[Records drawn from a dataset]
=== Section Start ===

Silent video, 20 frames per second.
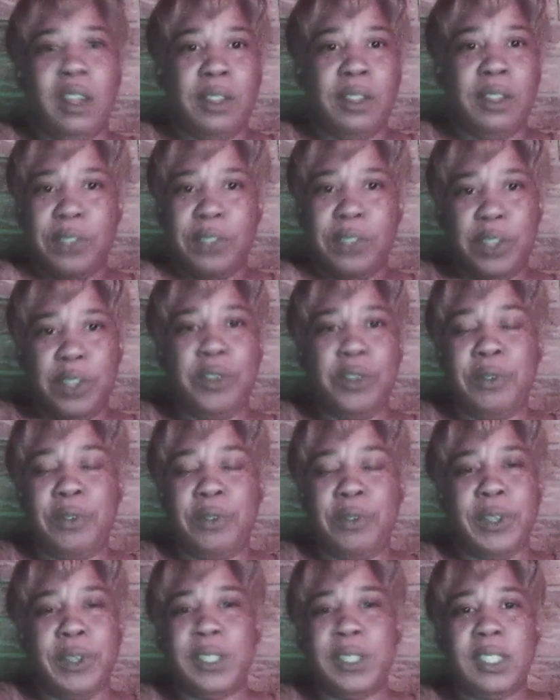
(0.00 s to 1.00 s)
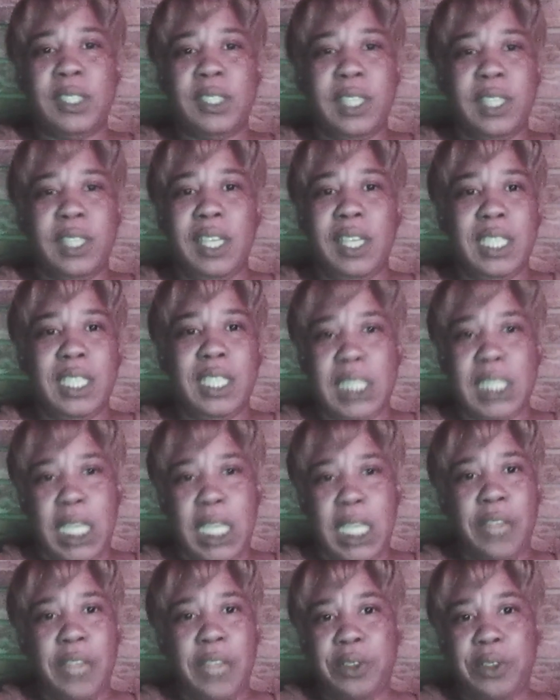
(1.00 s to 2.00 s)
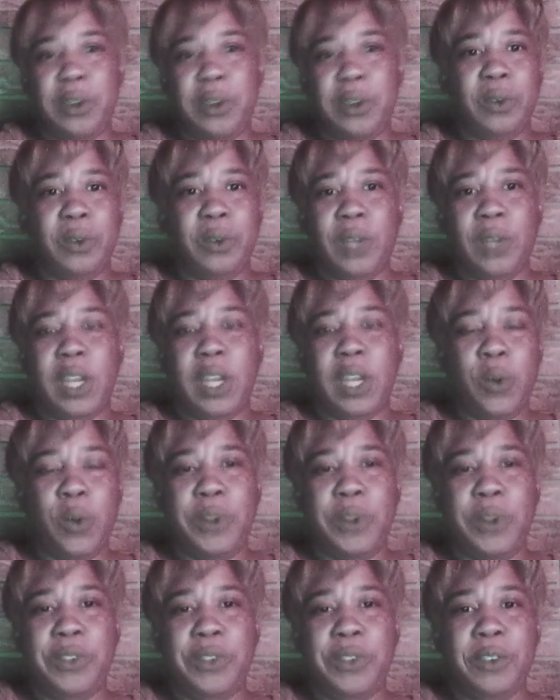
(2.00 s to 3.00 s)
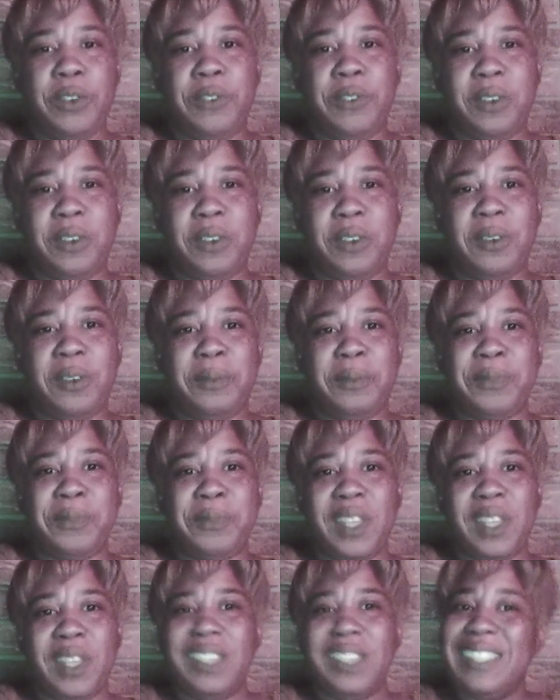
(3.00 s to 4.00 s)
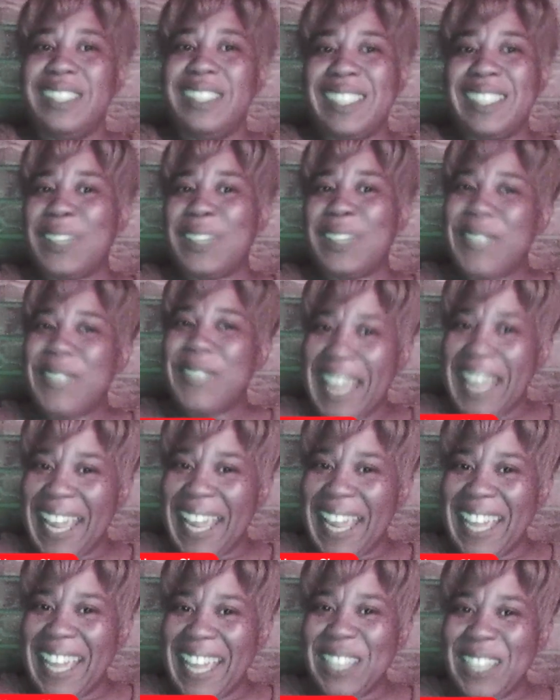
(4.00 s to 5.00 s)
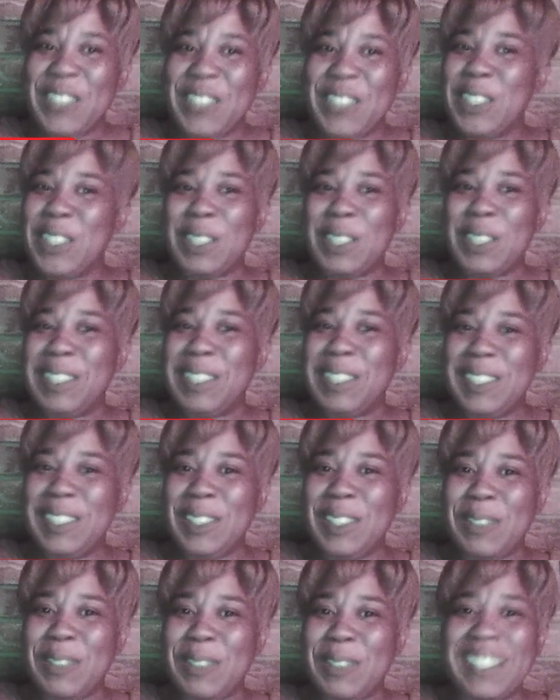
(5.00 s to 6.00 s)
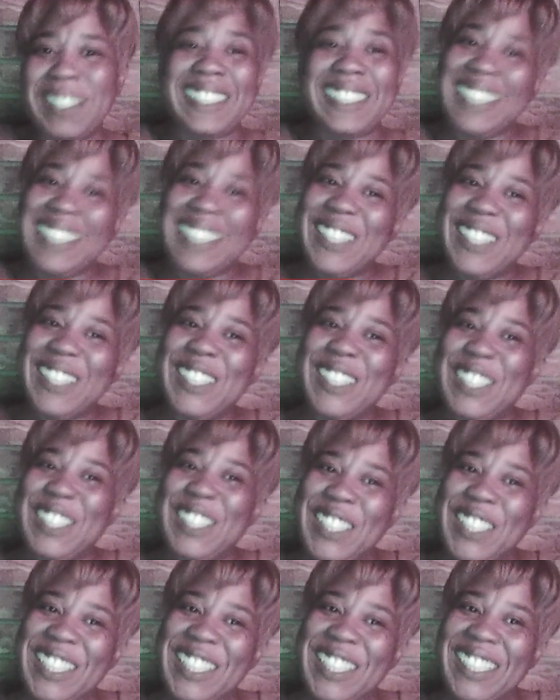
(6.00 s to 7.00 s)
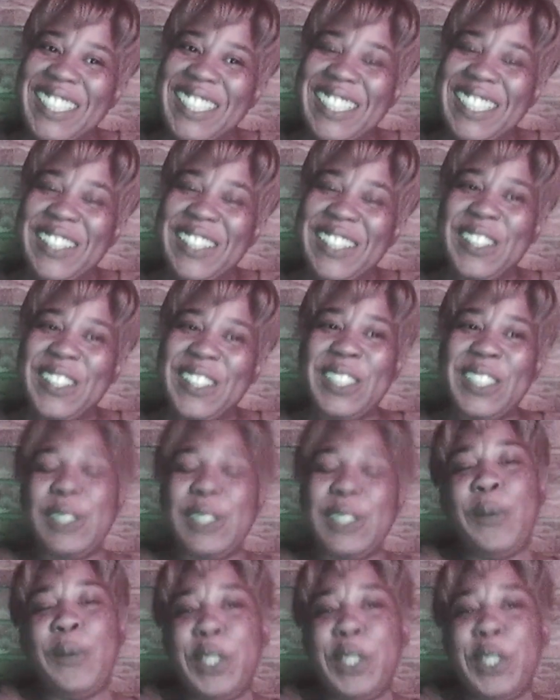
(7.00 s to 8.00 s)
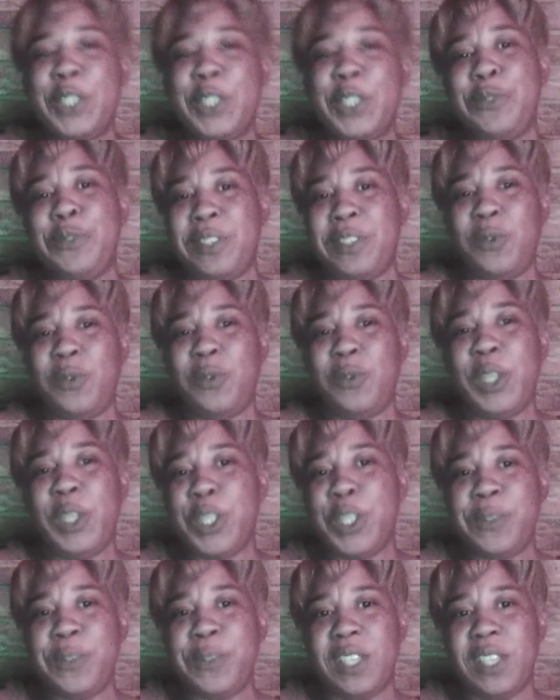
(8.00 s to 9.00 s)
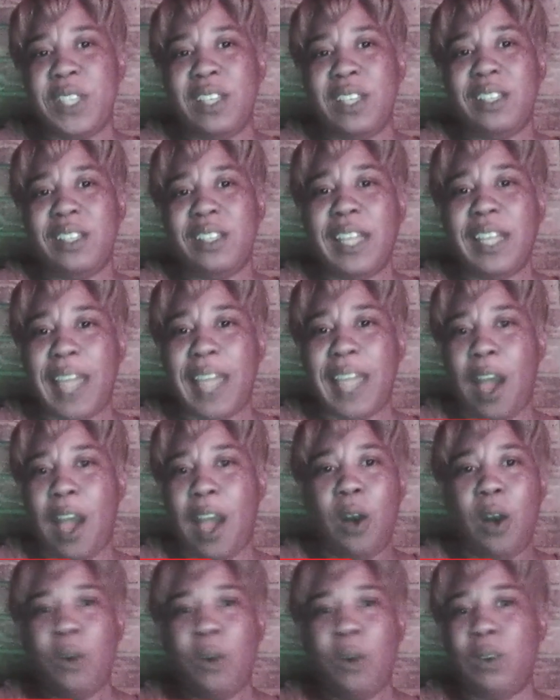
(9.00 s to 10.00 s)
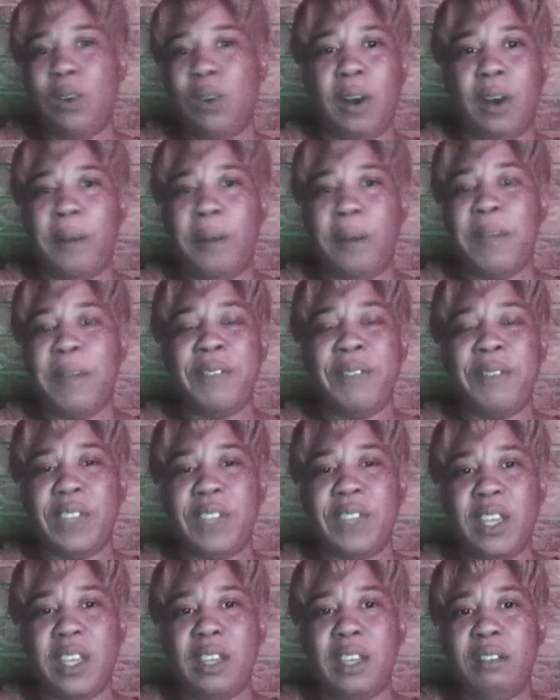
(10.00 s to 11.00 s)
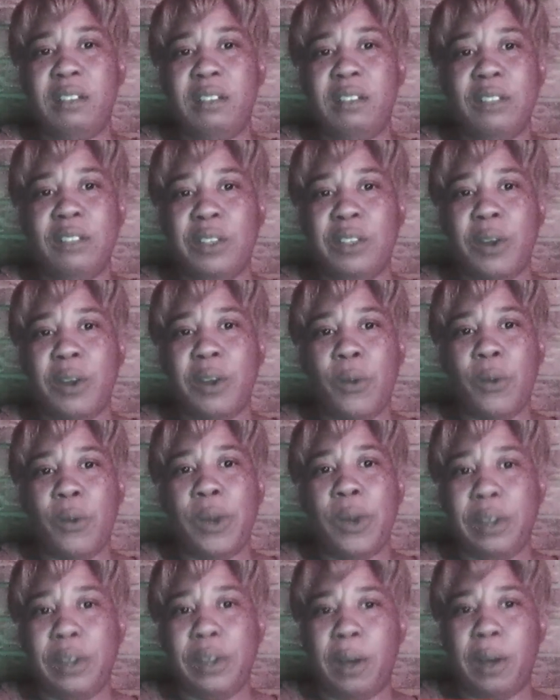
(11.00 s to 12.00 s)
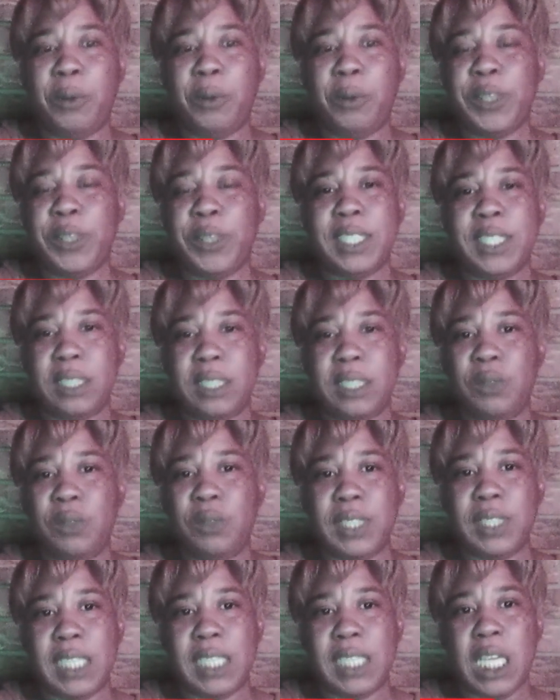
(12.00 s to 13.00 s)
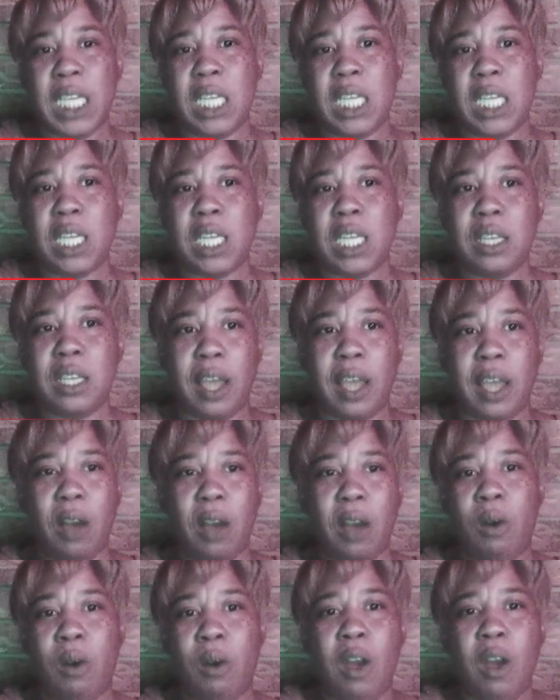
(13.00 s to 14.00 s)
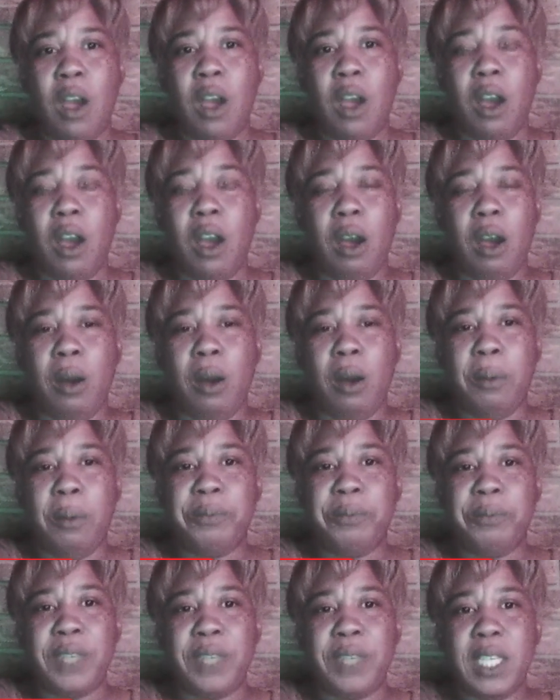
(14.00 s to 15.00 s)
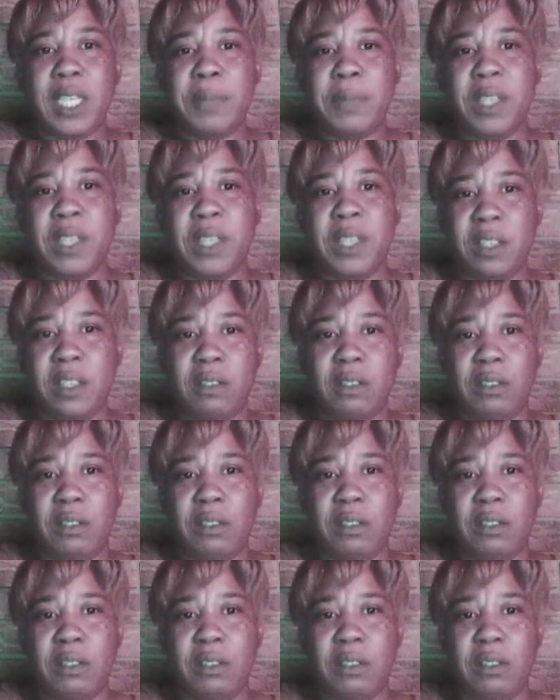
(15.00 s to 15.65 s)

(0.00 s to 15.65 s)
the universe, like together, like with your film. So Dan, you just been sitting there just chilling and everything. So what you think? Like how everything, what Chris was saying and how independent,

=== Section End ===

## PROMPT
An exact reproduction of every record above is required, with no pictures included.

## EXERCISE SOLUTION
Silent video, 20 frames per second.
(0.00 s to 1.00 s)
(1.00 s to 2.00 s)
(2.00 s to 3.00 s)
(3.00 s to 4.00 s)
(4.00 s to 5.00 s)
(5.00 s to 6.00 s)
(6.00 s to 7.00 s)
(7.00 s to 8.00 s)
(8.00 s to 9.00 s)
(9.00 s to 10.00 s)
(10.00 s to 11.00 s)
(11.00 s to 12.00 s)
(12.00 s to 13.00 s)
(13.00 s to 14.00 s)
(14.00 s to 15.00 s)
(15.00 s to 15.65 s)

(0.00 s to 15.65 s)
the universe, like together, like with your film. So Dan, you just been sitting there just chilling and everything. So what you think? Like how everything, what Chris was saying and how independent,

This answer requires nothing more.